LISTED RECORDS Block Start

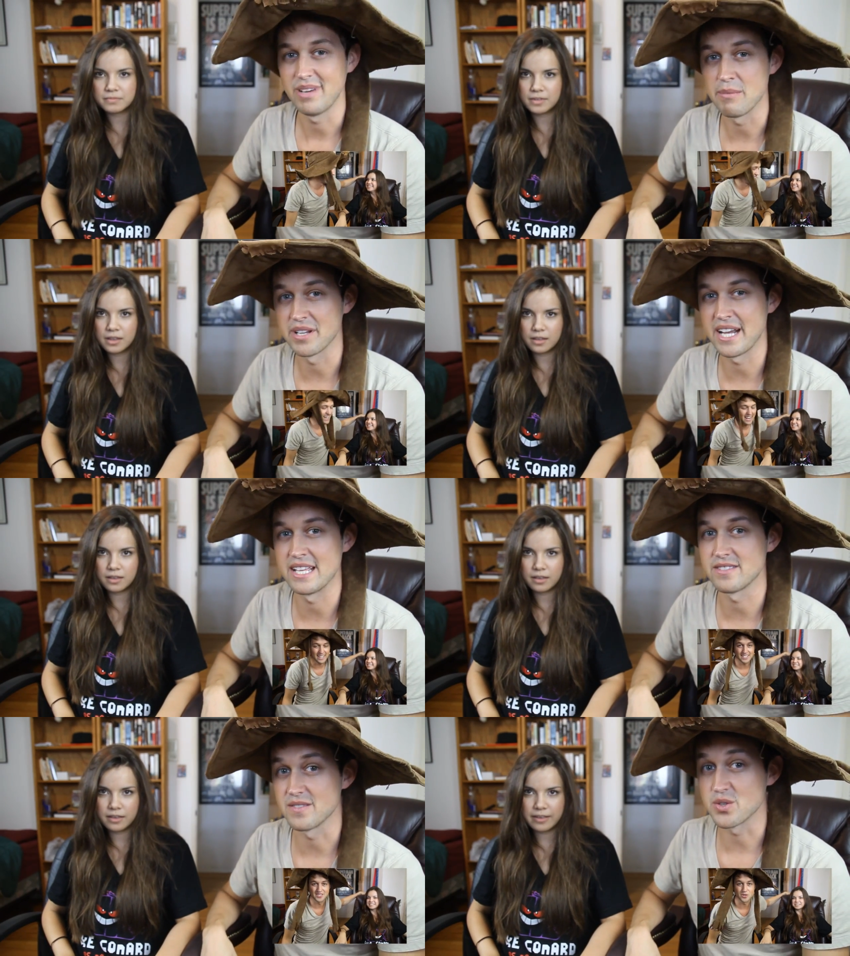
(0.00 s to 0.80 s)
Speaker 1: I'm gonna
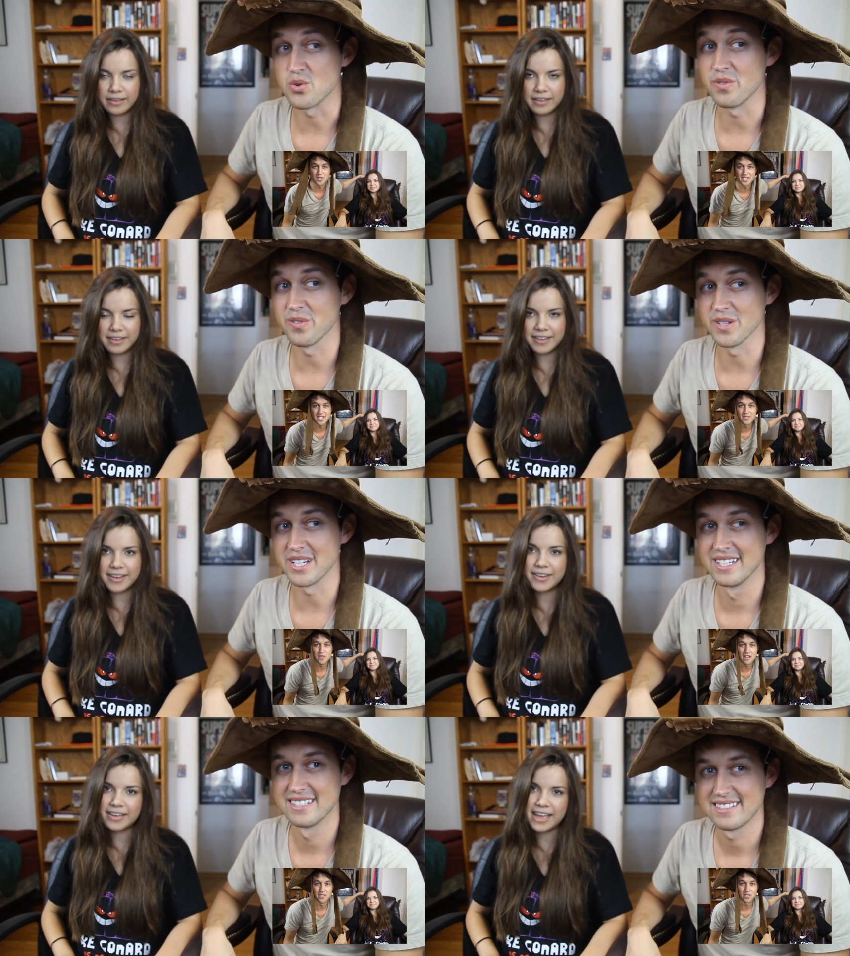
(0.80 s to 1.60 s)
answer
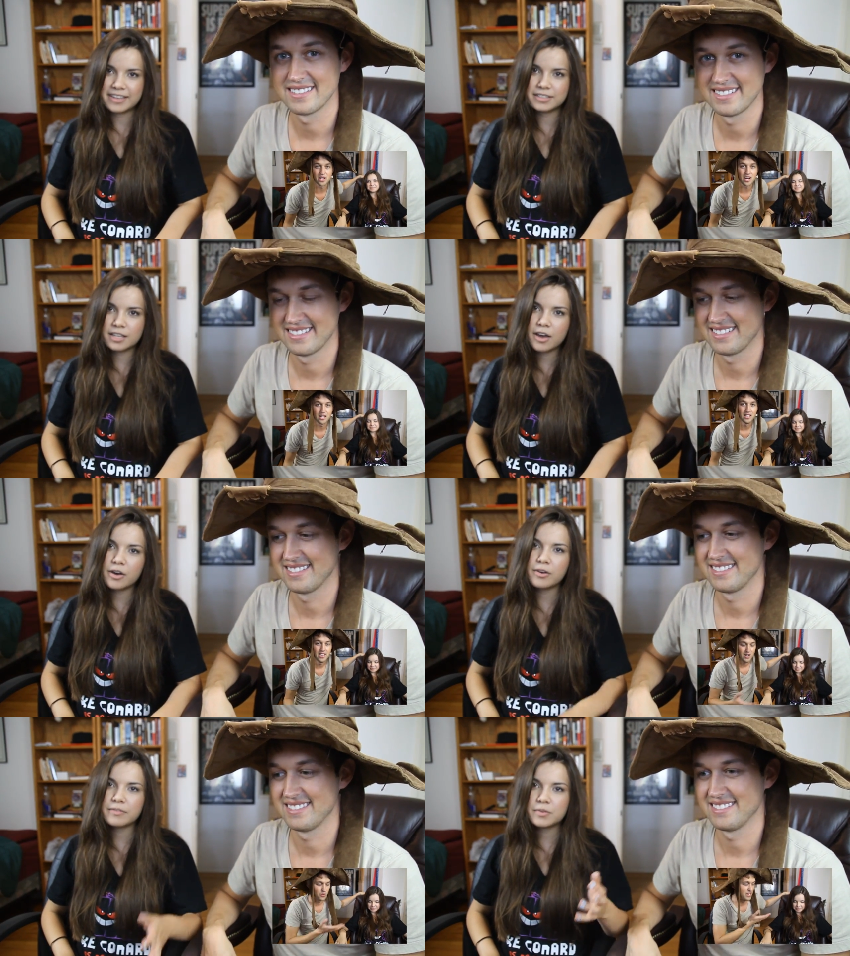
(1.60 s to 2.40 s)
truthfully.
Speaker 2: Okay, so
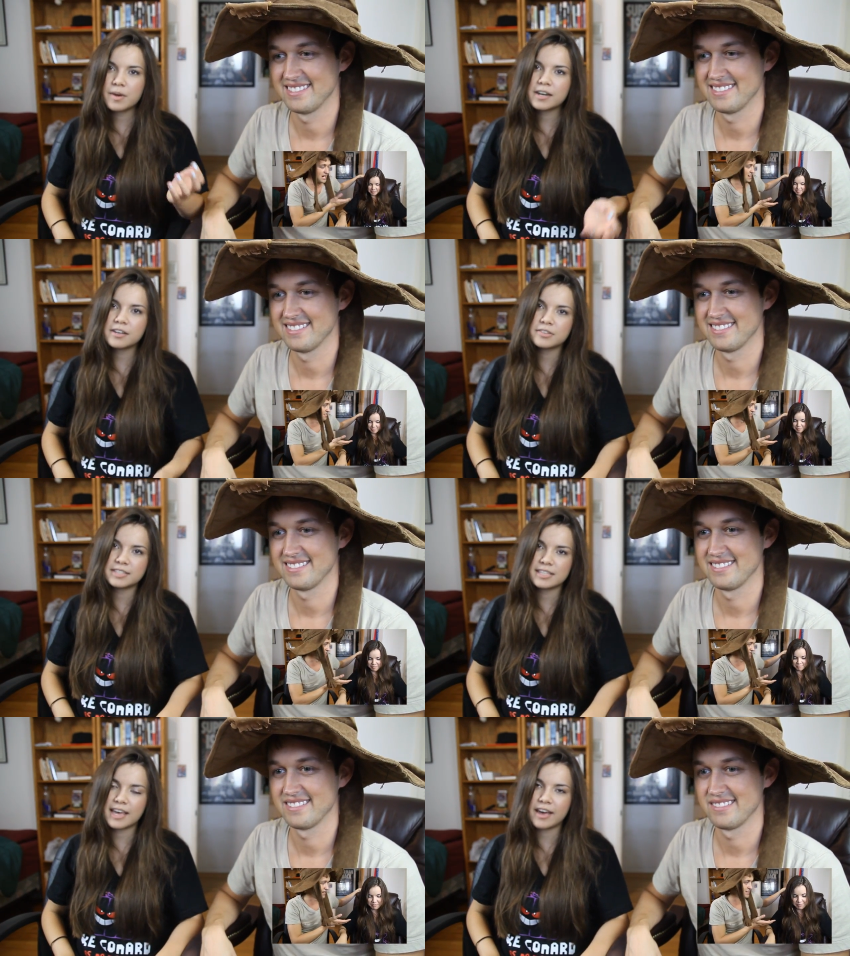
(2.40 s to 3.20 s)
if you want to go
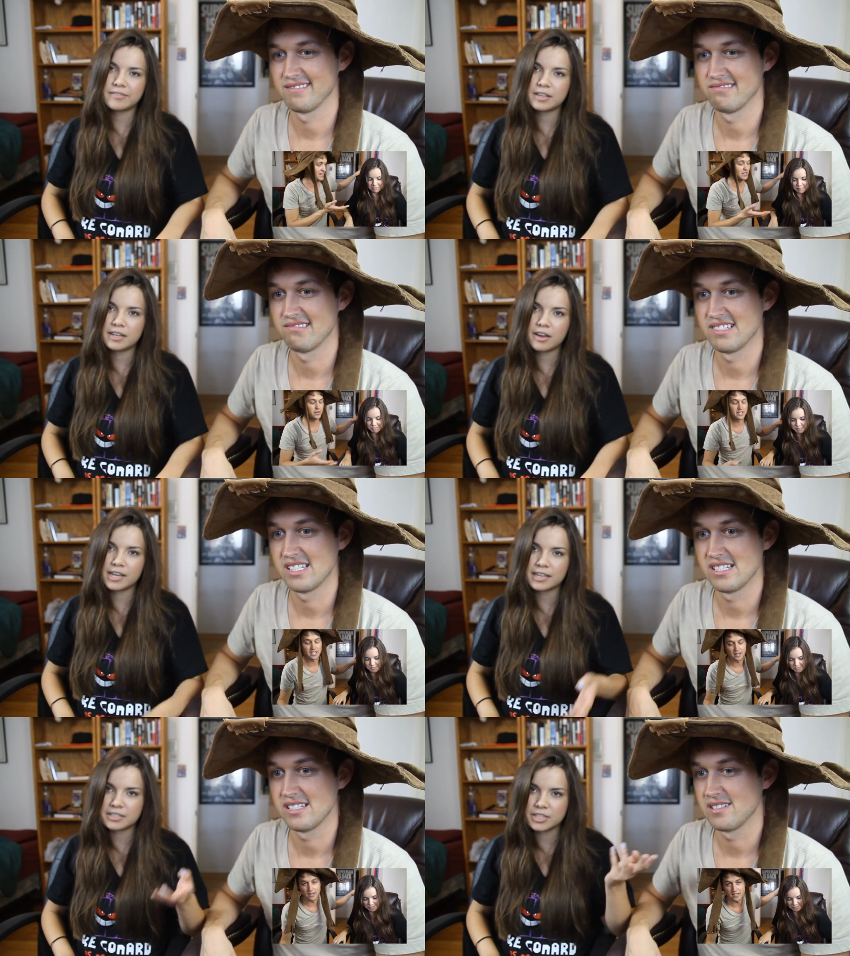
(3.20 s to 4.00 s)
see that video,
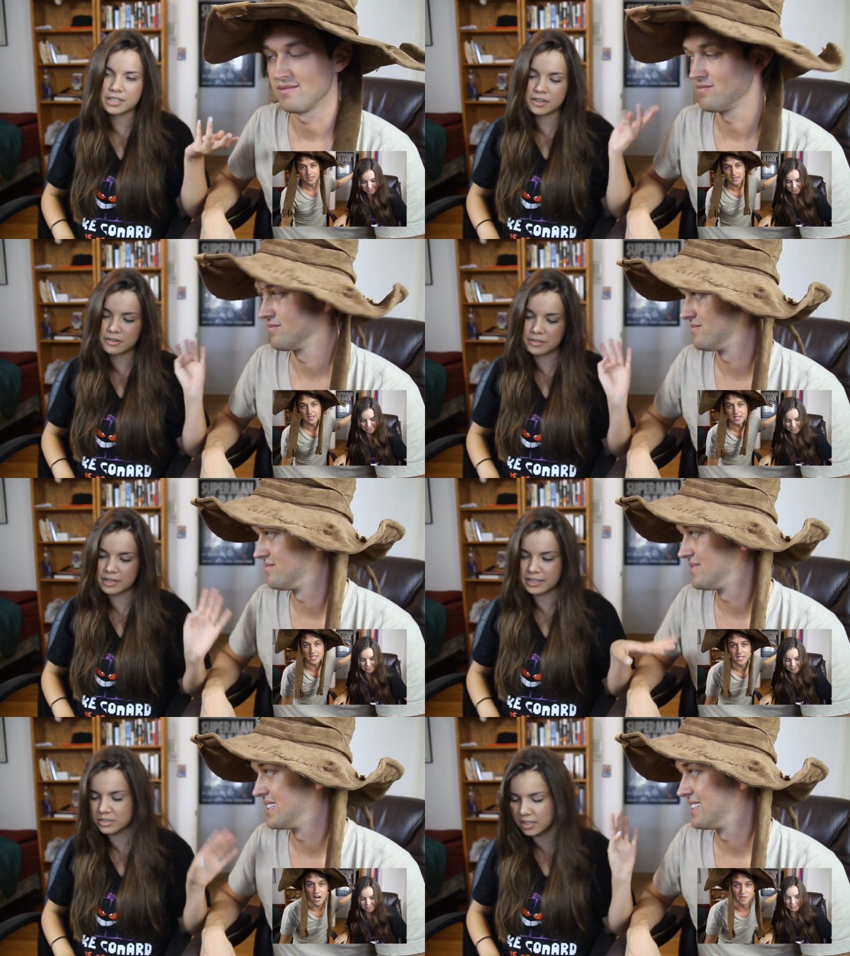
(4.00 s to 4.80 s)
I guess you can go over
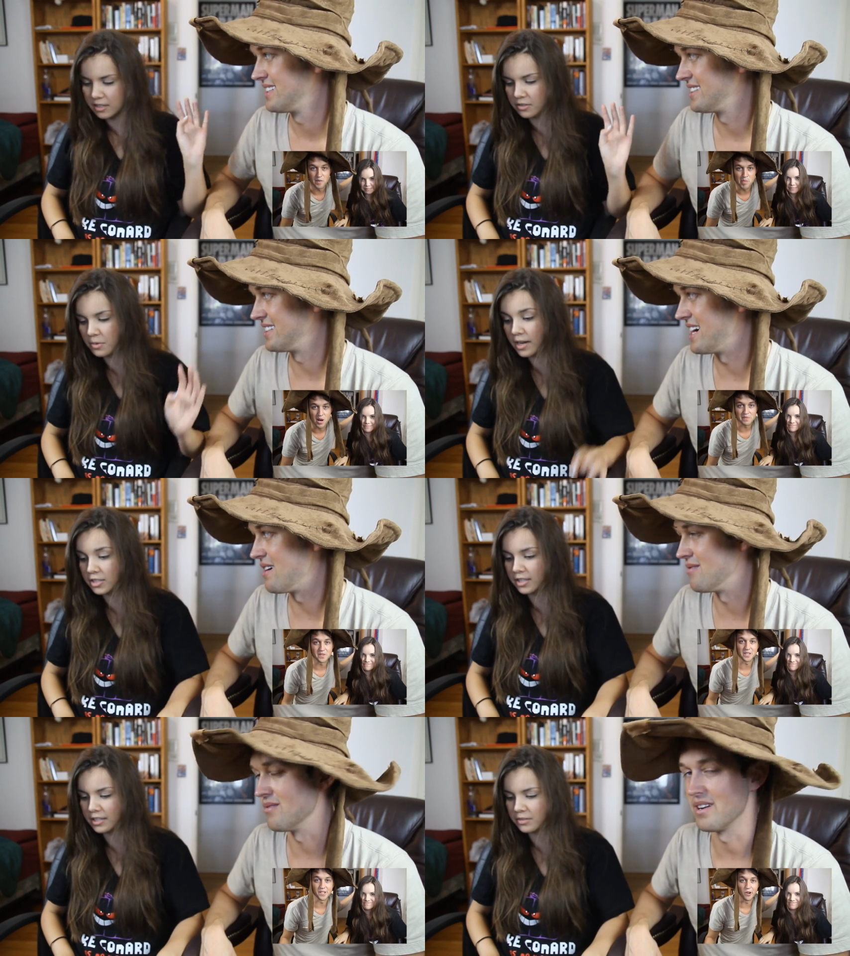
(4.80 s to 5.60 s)
to his channel and watch
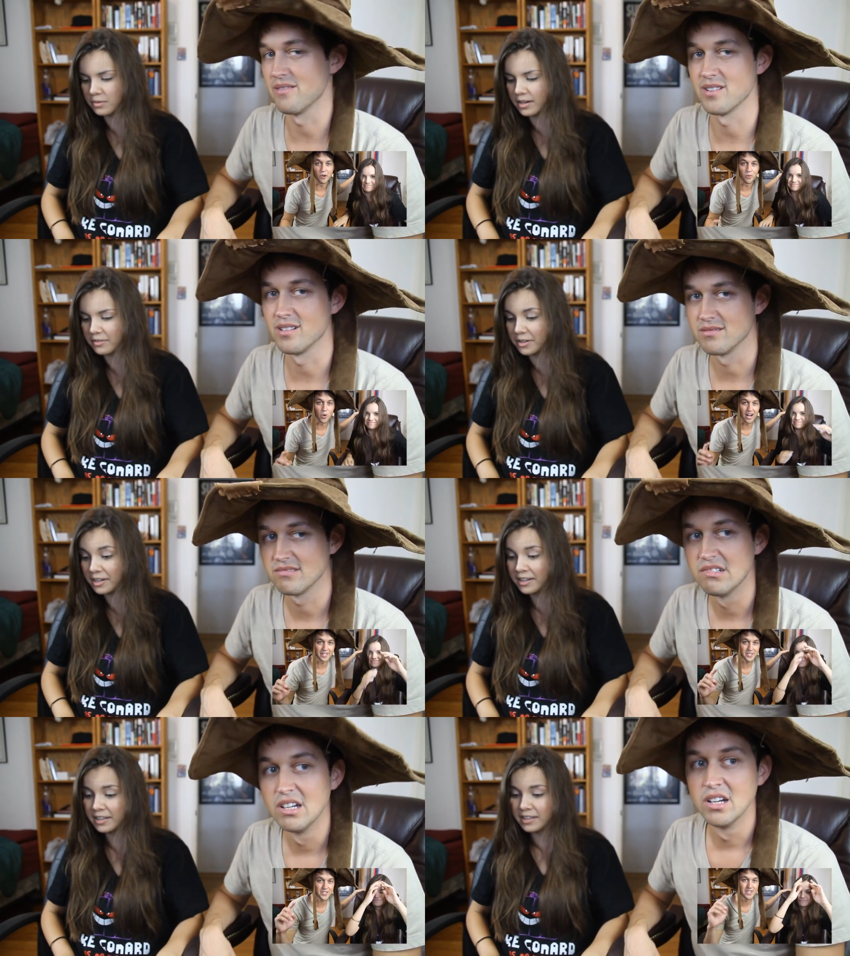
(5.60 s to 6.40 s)
yeah, it whatever. or
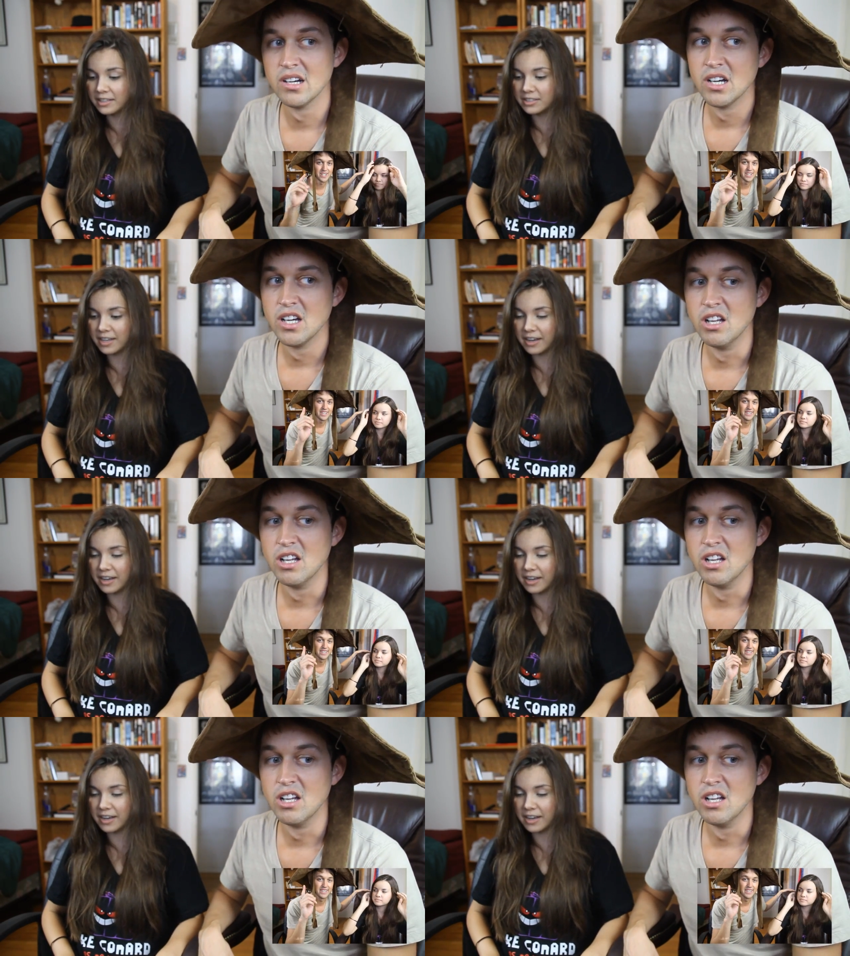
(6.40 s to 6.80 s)
whatever. So,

LISTED RECORDS Block End

__ABOUT THIS TASK__. Set every entry down again exactly as written, and omit the images.

__ANSWER FOR THIS EXERCISE__.
(0.00 s to 0.80 s)
Speaker 1: I'm gonna
(0.80 s to 1.60 s)
answer
(1.60 s to 2.40 s)
truthfully.
Speaker 2: Okay, so
(2.40 s to 3.20 s)
if you want to go
(3.20 s to 4.00 s)
see that video,
(4.00 s to 4.80 s)
I guess you can go over
(4.80 s to 5.60 s)
to his channel and watch
(5.60 s to 6.40 s)
yeah, it whatever. or
(6.40 s to 6.80 s)
whatever. So,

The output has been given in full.